As a goodwill gesture to all you faithful Skype Pro, Skype Unlimited, SkypeIn or Skype Voicemail customers, we're adding an additional seven days to your current subscription, free of charge. And even if you didn't miss out on using Skype last week - you can still have a week free on Skype, on the house!

So my first reaction is that

  1. customers that aren't those listed above can just fuck off
  2. a customer worth building a relationship with is one that commits to a financial transaction with your brand. Gosh, how 80/20 nineteen-eighty-seven of you...

But then I thought to myself, you just nicked the nine quid I had in my account three weeks ago. True, you did explain that you had to, and you did make it theoretically easy for me to protect my dosh while giving me ample and repeated fair warning.

But you know what, if you clean out the balance in your customer's accounts that's all they're gonna see.

Come on, this is sooooo not a modern approach to marketing. Your empty gesture has left me with exactly the same balance I had just before your meltdown--zero.

Niklas Zennström, you're a smart guy, my guess is you can do a lot better (and you can start by giving me my money back)

August 9, 2007

It's getting crazy in France...

credit-agricole.jpg

Do you work in an office? Look around your floor, on any given day, how many of those sharp-suited and VO5-ed younger people are interns. Or roughly, what percentage of your co-workers are contractors, interns, apprentices or full time employees?

This is a poster for a big French building society which is blowing it's trumpet and claiming that its employment practises are going to build a richer, healthier, more stable society.

The claim that they are so proud of is that last year they signed up more long-term interns (under-paid, over-qualified young people who work without job security sometimes in rolling internships that can last years) than they did full-time employees.

Last year the bank took on almost twenty-thousand cubicle-fillers of which only seven-thousand got a full-time contract. And they're proud of this!

Talk about legislation back-firing. The charges sociales imposed by the French government have created a company culture where the long term strategy is to shift all risk on to individual contractors and get rid of all employees.

Can you say sustainable?

Supporters like Loic are pleased as punch about Sarko, but it'll be interesting to see if he can make any kind of difference to this. Being a card-carrying member of La Gauche Antilibérale I am naturally suspicious of big business and my guess is now that they have collectively tasted freedom from any kind of social responsibility it seems unlikely they will return to the old days.

July 29, 2007

RAI Uno weather guy

raiuno.jpg

mmm not sure what's going on here... why does the guy who reads the weather on RAI Uno wear a military uniform?

July 26, 2007

Vélib'

Vélib'

Terrible pictures but astonishing transport system. The docking kiosk allows individual or subscription payments using your oyster card--get out of the metro and hop on one of these:-)

July 4, 2007

Gettin friendly on the Eurostar

So you know how us whitey westerners travel in the tight confines of buses trains and tubes? You know how the position of a foot or a leg, the degree of but-brush and so on can really make a difference in the personal-space stakes?

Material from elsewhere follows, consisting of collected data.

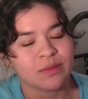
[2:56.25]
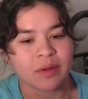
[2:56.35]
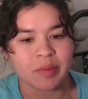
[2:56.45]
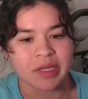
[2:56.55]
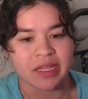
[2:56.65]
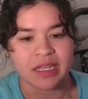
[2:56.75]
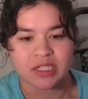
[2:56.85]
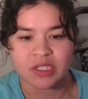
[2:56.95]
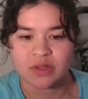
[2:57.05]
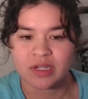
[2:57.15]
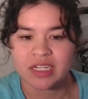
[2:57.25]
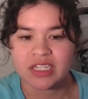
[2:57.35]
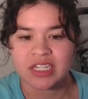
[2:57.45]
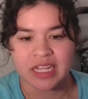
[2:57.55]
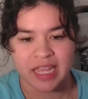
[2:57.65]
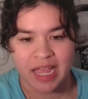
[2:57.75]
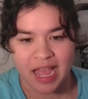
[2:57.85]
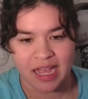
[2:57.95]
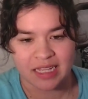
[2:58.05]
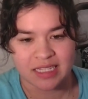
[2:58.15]
would be a shortage in
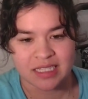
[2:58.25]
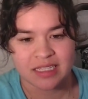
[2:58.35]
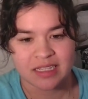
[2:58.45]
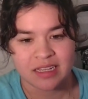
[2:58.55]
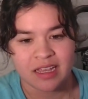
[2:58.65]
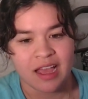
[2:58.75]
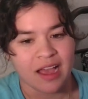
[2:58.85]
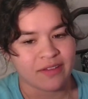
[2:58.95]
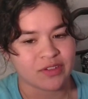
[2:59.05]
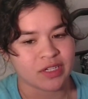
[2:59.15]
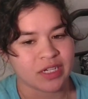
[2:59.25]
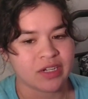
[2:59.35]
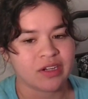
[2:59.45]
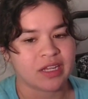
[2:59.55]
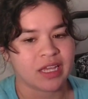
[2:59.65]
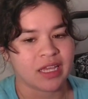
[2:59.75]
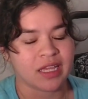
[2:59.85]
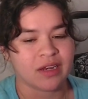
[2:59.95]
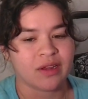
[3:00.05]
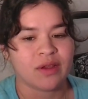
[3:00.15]
gas after a
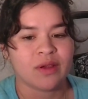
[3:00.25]
hurricane,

Well, I had a first on Wednesday's eurostar, a women drooled on me;-) We were sittin there all prim and propper, each trying to pretend the other didn't exist until I felt her go all loose and flop over...

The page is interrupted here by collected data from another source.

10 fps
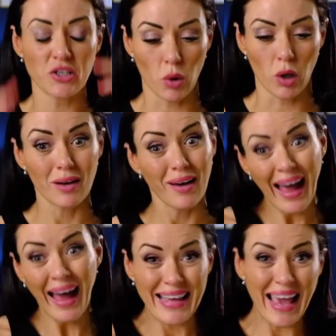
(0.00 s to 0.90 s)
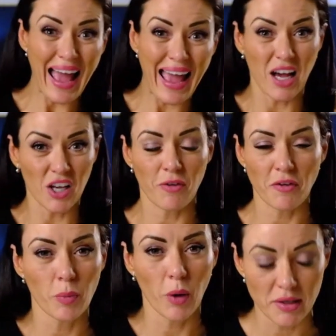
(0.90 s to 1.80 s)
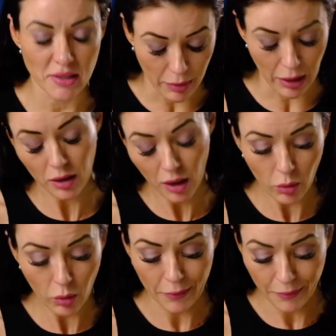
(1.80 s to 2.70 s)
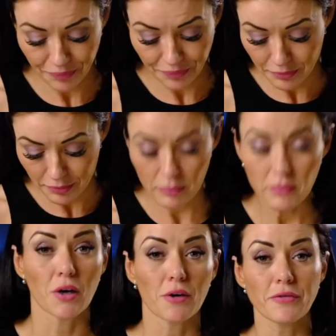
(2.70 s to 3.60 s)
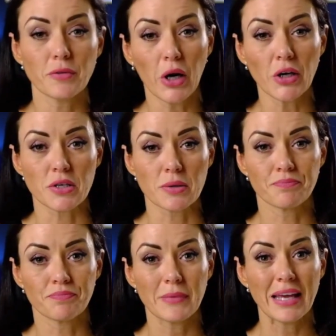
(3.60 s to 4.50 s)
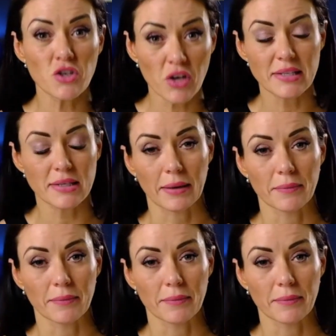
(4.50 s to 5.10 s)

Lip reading: 150 pounds, or, ah, yay, 150 pounds. I'm like, oh, wow, 150 pounds. Interesting.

I thought only guys drooled on your shoulder

No biggie of course, it's just I was a little surprised, I've had a jillion guys spilling into my personal space, mostly by accident but also by dogged territorial nastiness, but it's never happened with a woman.

June 5, 2007

Alex James - Bit of a Blur

Good to see Serge the Concierge doing his bit to promote the Alex James talk on Thursday.

Remember, get those cheese names to Billy before midnight tomorrow to grab your tickets:-)

May 30, 2007

Alex James on the Lecture List

You know, Billy and I have been really struggling to keep The Lecture List afloat for some time now, and we're doing it because we believe in it (the problem of course is it's impossible to get funding for a thing with no revenue stream...)

Anyway, people keep signing up and we know a bunch of people use it which is of course great. I mention this because every now and then (like when Billy got very drunk and bought Madona's tights) something fun happens that gives us a wee boost.

One such boost came our way just now when we were shopping for stuff for Clementine's birthday treasure hunt in Ceret and Billy checked his mail in the local internet café. To cut a long ramble short, Alex James told Ohna, Billy's wife that we could have some tickets to a thing he's doing next week and we just got confirmation from the publisher that it was OK to offer the tickets as a competition on the Lecture List.

So there you go, if you want some tickets, get yourself over to the Lecture List and answer the question:-)

Alex James | a bit of a blur is at Blackwells next week. The competition for free tickets is on the home page

February 15, 2007

More Joy of Issy

Billy claims that Issy-Les-Moulineaux is the star of a famous example in pragmatics.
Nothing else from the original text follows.